Your objective ->
Would you return each record that follows word for word, without its pictures?

[Dataset excerpts]
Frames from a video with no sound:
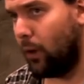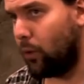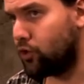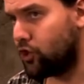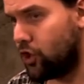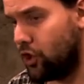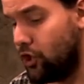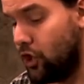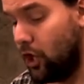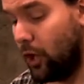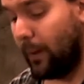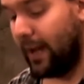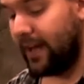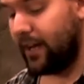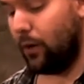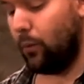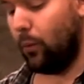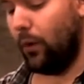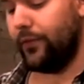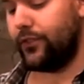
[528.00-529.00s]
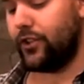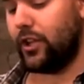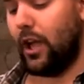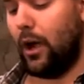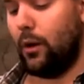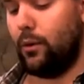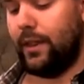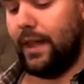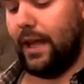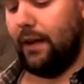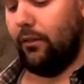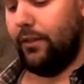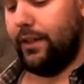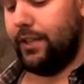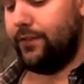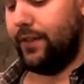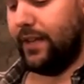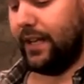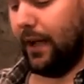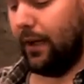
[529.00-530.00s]
old to new. I don't want to go there on
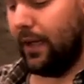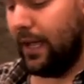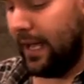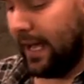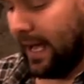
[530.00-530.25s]
this video.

Exercise answer ->
Frames from a video with no sound:
[528.00-529.00s]
[529.00-530.00s]
old to new. I don't want to go there on
[530.00-530.25s]
this video.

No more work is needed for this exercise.